Leading for Employee Voice was the focus of the second session, chaired by CEIBS Assistant Professor of Management Byron Lee. Assistant Professor of Management in the College of Business at the University of Nebraska-Lincoln Troy A. Smith gave a presentation called A Follower-centric Perspective on Empowering Leadership: The Role of Employee Voice in which Dr. Smith and his co-authors analysed how two forms of follower voice impact the extent to which leaders empower the voicing follower. They used a follower-centric perspective to examine whether follower challenging and supportive voice indirectly impact a leader's decision to empower his/her voicing follower through the leader's perception of the follower's organisational commitment.

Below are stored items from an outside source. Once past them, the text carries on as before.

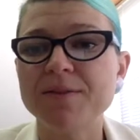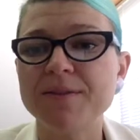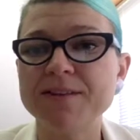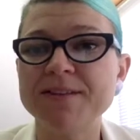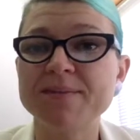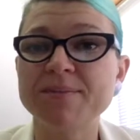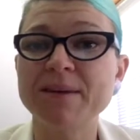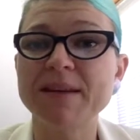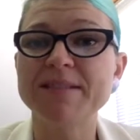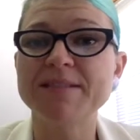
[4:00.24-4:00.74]

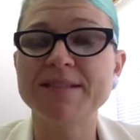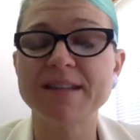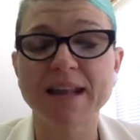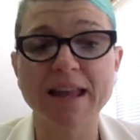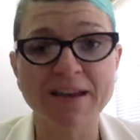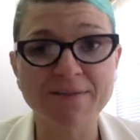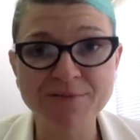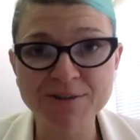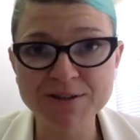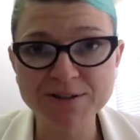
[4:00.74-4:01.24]
This means that
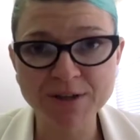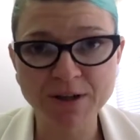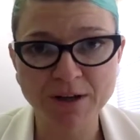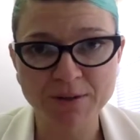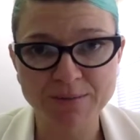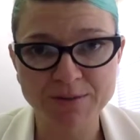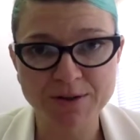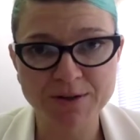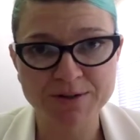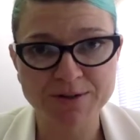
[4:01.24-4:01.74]
every
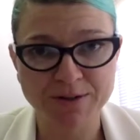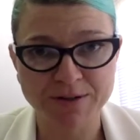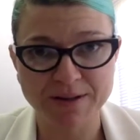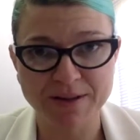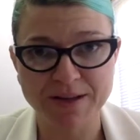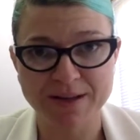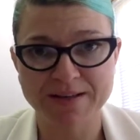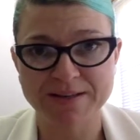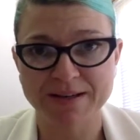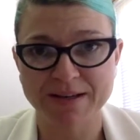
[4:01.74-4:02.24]
time you do
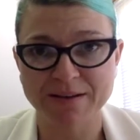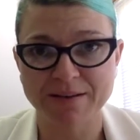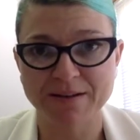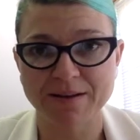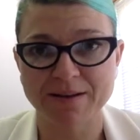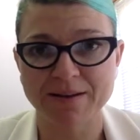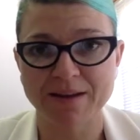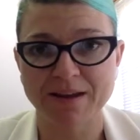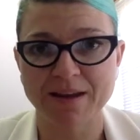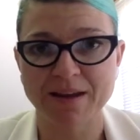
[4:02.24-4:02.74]

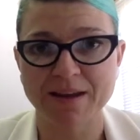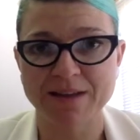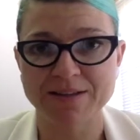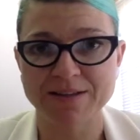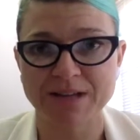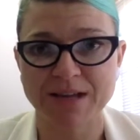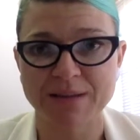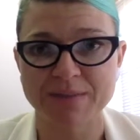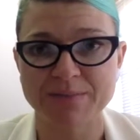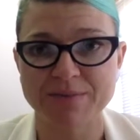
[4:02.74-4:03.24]
the
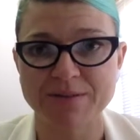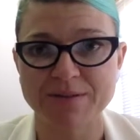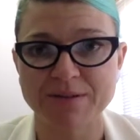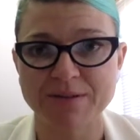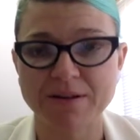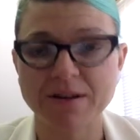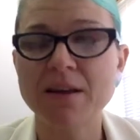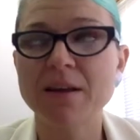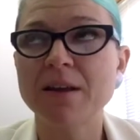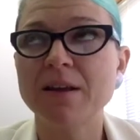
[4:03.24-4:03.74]
attempt
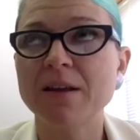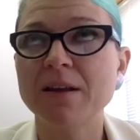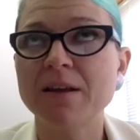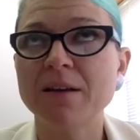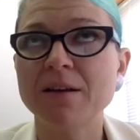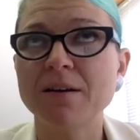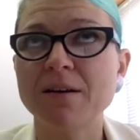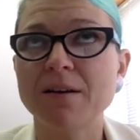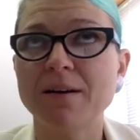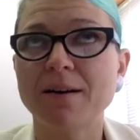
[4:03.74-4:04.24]

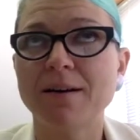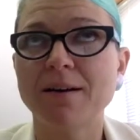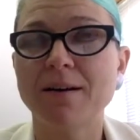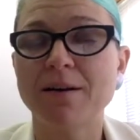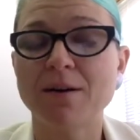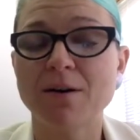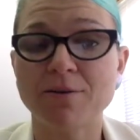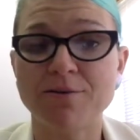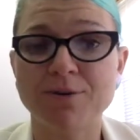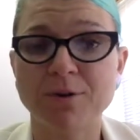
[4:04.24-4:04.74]

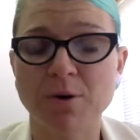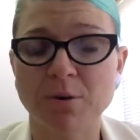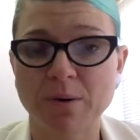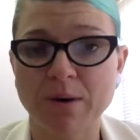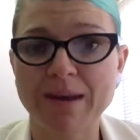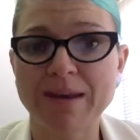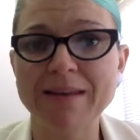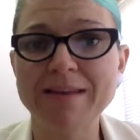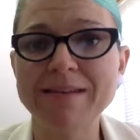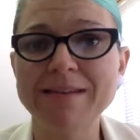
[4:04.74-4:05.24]
of the
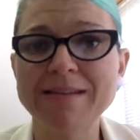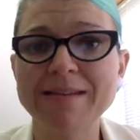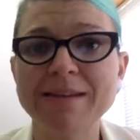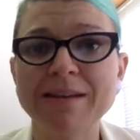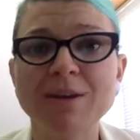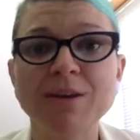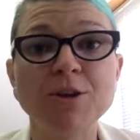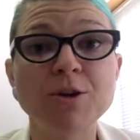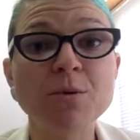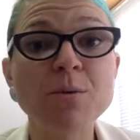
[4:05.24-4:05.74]
quiz,
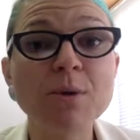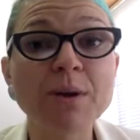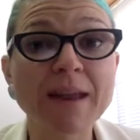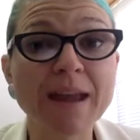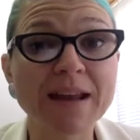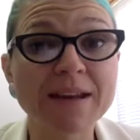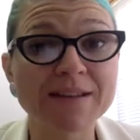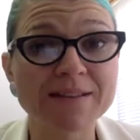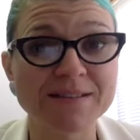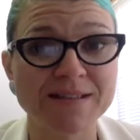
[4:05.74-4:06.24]
you will
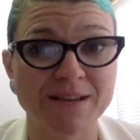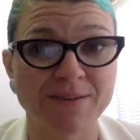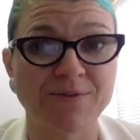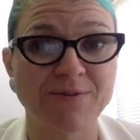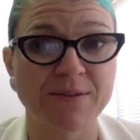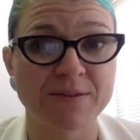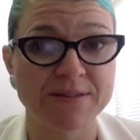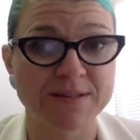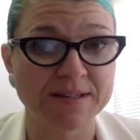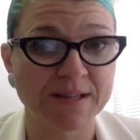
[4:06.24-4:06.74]
get a
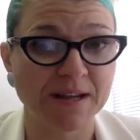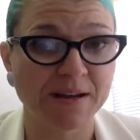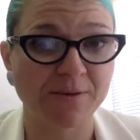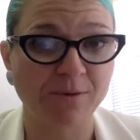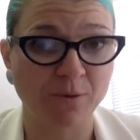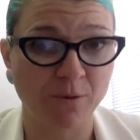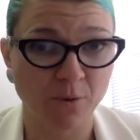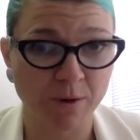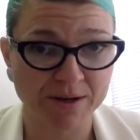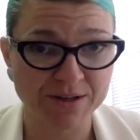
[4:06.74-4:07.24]
different set
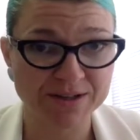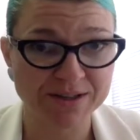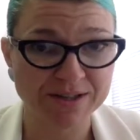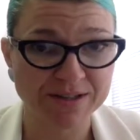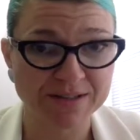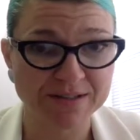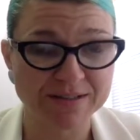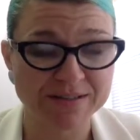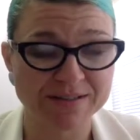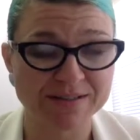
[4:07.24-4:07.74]
of
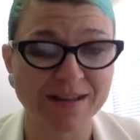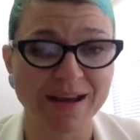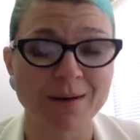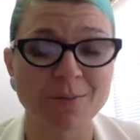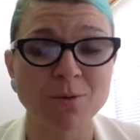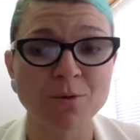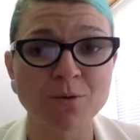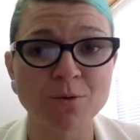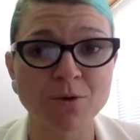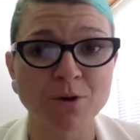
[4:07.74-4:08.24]
questions. They
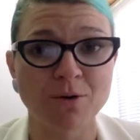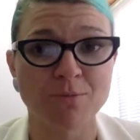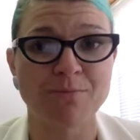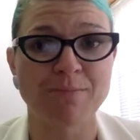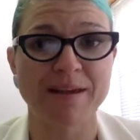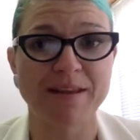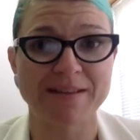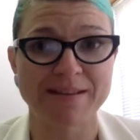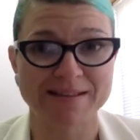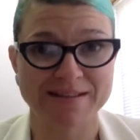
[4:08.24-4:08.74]
will not
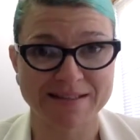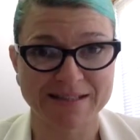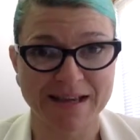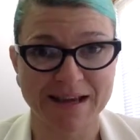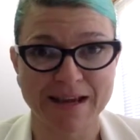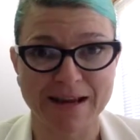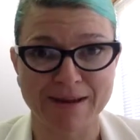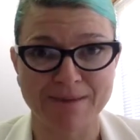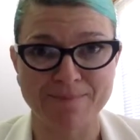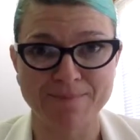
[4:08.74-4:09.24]
be the
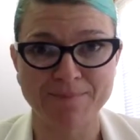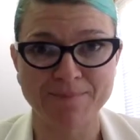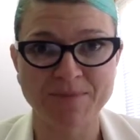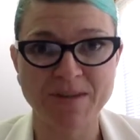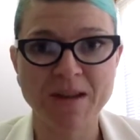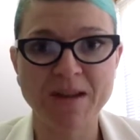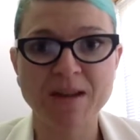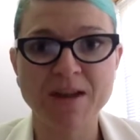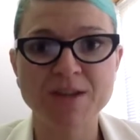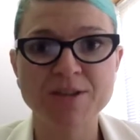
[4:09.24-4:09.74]
same.
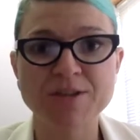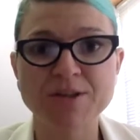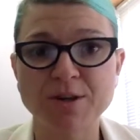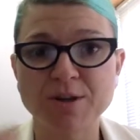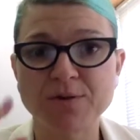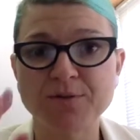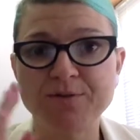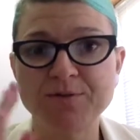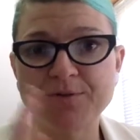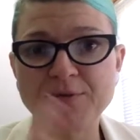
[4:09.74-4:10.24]
So
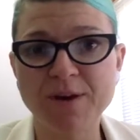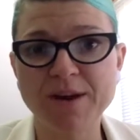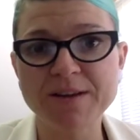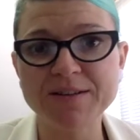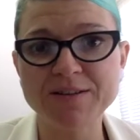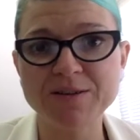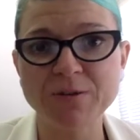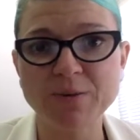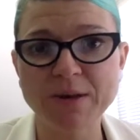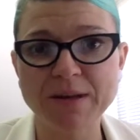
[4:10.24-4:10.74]
your
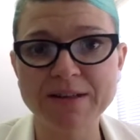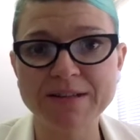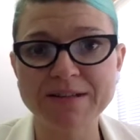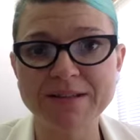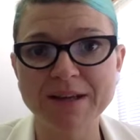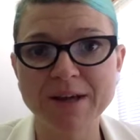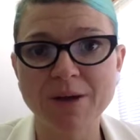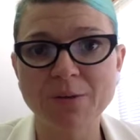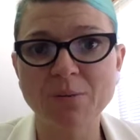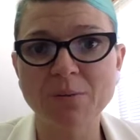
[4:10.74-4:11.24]
first
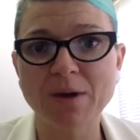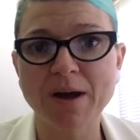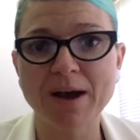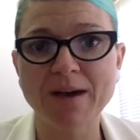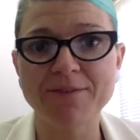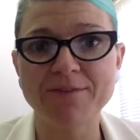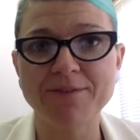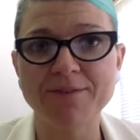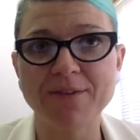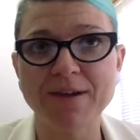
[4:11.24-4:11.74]
quiz will
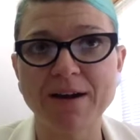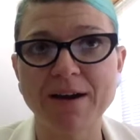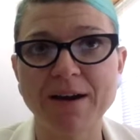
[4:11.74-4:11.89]
have,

Following Dr. Smith, Professor Jian Liang, Management Professor at the Advance Institute of Business, Tongji University, discussed his research project How Should I Sell Ideas to My Leader: Do Framing Tactics Matter? The study emphasises the agency of employees and explores how and when ways of providing voice are associated with leader endorsement.

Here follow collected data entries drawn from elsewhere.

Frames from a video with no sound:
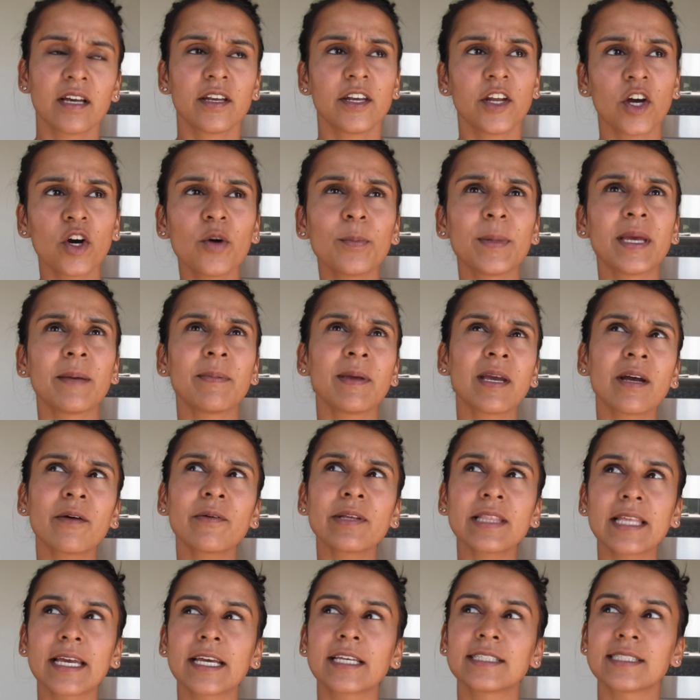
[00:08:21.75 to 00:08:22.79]
No, maybe I
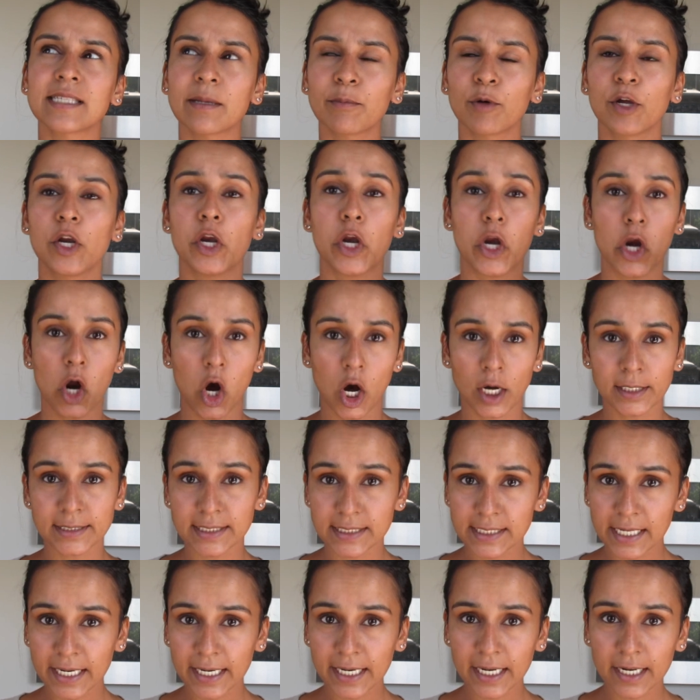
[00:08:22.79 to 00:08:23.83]
would like someone not
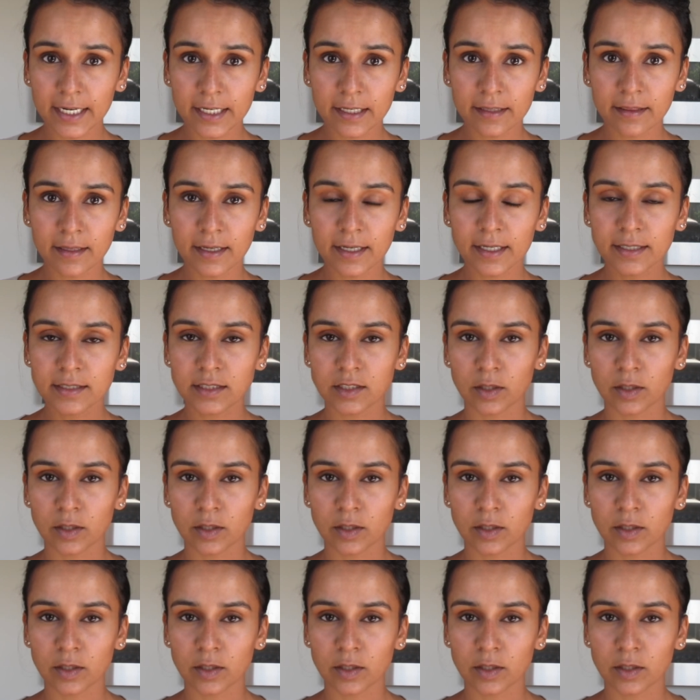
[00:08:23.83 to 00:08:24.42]
saying anything.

CEIBS Assistant Professor of Management Emily David chaired the third session, Leading for Creative Performance. As part of the session, Professor Yaping Gong, Chair Professor of Management at The Hong Kong University of Science and Technology, shared his research project, Narcissistic and Humble Leadership in Team Potency and Creativity: A Tale of Two Styles. Professor Chi-Ying Cheng, Associate Professor of Psychology at the Singapore Management University, also discussed her work on Women in Business: Gender-professional Identity Integration (G-PII) and Creativity. Later, Professor Aichia Chuang, u-Bon Endowed Chair in Management at the National Taiwan University, gave a talk on Enhancing the Creativity of Employees' Ideas: A Quasi-experimental Investigation of Rewards, Choice, and Personality. Finally, the presenters interacted with the audience during a stimulating and engaging Q&A session.

The OB/HR Symposium then wrapped up with a series of workshops. Participants attended one of three workshops with experts from each of the sessions where they were able to ask questions and enjoy dynamic discussions about their shared interests.